I ride street and park. My gear ratio is 36x12. I did ride a 32x12 and I was spinning way too much, I am entertaining the idea of buys a 34t, but the 36 is great to whip around the bowl with at the park.


----------



## Yo! (Dec 4, 2008)

That's a pretty steep ratio....what size wheels are you running?

Don't you find it difficult to climb with that setup?


----------



## Seanbike (Mar 23, 2004)

I'm running 28x13, works nice for most things. Sometimes I think I want to drop to a 12 in the back but there are some ugly hills where I ride street.


----------



## sittingduck (Apr 26, 2005)

36x12 would be practically unrideable on a 26. Steep as hell on a 24 too, but doable.
28x12 on 26" ftw.


----------



## spicoli-ss (Jun 6, 2005)

After I reread my post I forgot to mention I ride a 24" rear wheel. I don't ride hills or dirt on this bike. This is a strictly park bike/pool bike. Sometimes, I find the 36 a little tall, which is why the 34 seems intriguing to me...I like speed around the pool, but it does take a few laps to wind it up.


----------



## XSL_WiLL (Nov 2, 2004)

I didn't notice a huge difference when I went from 36:18 to 28:13. I may drop down to a 12t in the rear.


----------



## spicoli-ss (Jun 6, 2005)

This link will give you gear ratio in inches and you can compare different setups.

http://software.bareknucklebrigade.com/rabbit.applet.html

It's a good indicator...


----------



## SKOOBEY (Feb 19, 2009)

guess im gonna need stronger legs to roll with 28/12 on trails with any climbs :crazy:


----------



## sittingduck (Apr 26, 2005)

spicoli-ss said:


> This link will give you gear ratio in inches and you can compare different setups.
> http://software.bareknucklebrigade.com/rabbit.applet.html
> It's a good indicator...


 That's a really nice calculator, thanks for posting that. :thumbsup:

I want a calculator that will tell you the exact CS length with different combos for full and half links.


----------



## saturnine (Mar 28, 2007)

i run 32:14 for street


----------



## A Grove (Nov 12, 2006)

25/11 for me on two-six's. Perfect ratio for me.


----------



## JMH (Feb 23, 2005)

I have a 28/13t setup on my hardtail, a bit taller 34x15t on a little slopestyle bike. Both feel good for their respective uses, I ride the SS a little faster on steeper stuff so the bigger gear is nice.


----------



## cmc4130 (Jan 30, 2008)

Yo! said:


> Just figure out your gear inches by taking your front tooth count divided by your rear tooth count and multiply it by your wheel diameter. 55 inches is classic BMX; my 36/17 on 24"s is 50.8.
> 
> .


finally. someone knows what the hell is going on. it's an easy formula. use it, people.

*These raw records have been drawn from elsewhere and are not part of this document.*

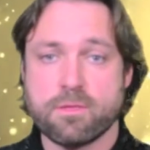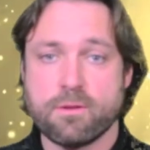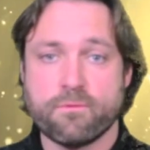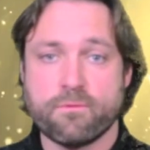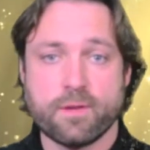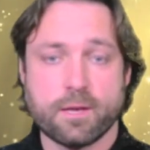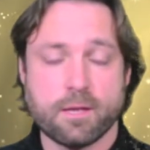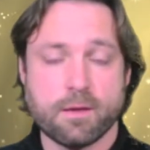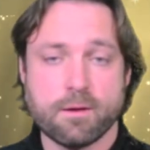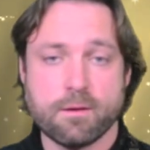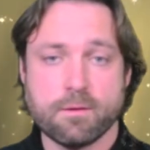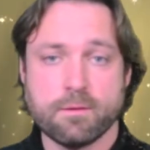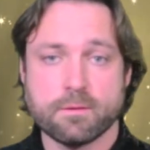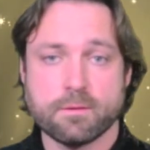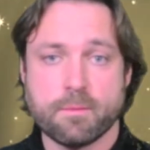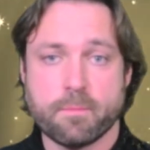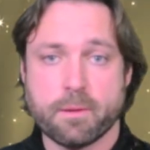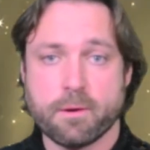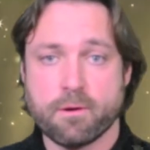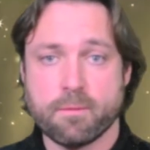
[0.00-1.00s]
the video,
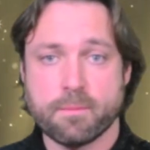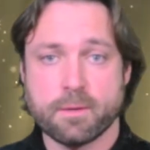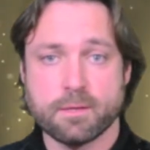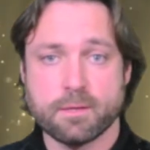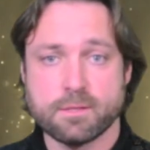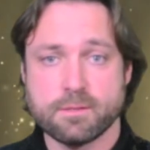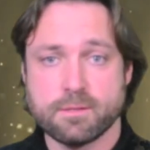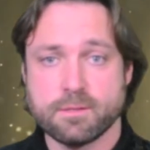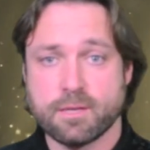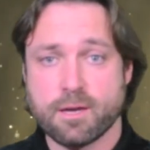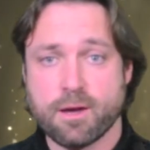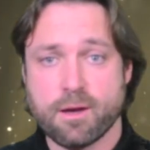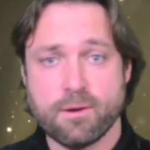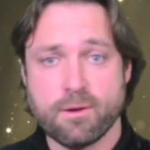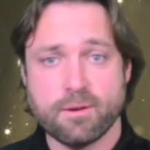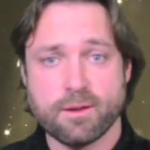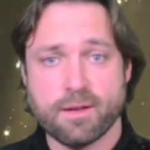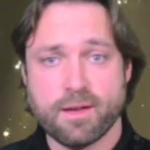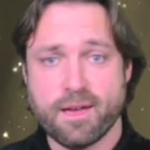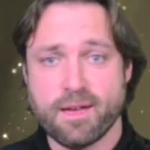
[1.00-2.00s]
the Pyramid
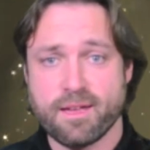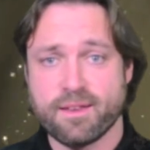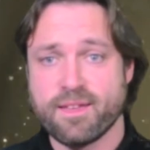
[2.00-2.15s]
Code.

your goal is around 55 gear inches for DJ/4x/pumptrack/skatepark/mtbmx......

34/16, 32/15, 30/14, 28/13, 26/12 all work great with 26" wheels. if you have 24" or 20"s it's gonna be different.


----------



## snaky69 (Mar 8, 2005)

It's in my guide, woot!


----------



## i like downhill (May 15, 2004)

23/9...seems about right.


----------



## sittingduck (Apr 26, 2005)

i like downhill said:


> 23/9...seems about right.


Maybe for 24" wheels.
2.5:1 on 26" is a bit tall, unless you only go downhill.


----------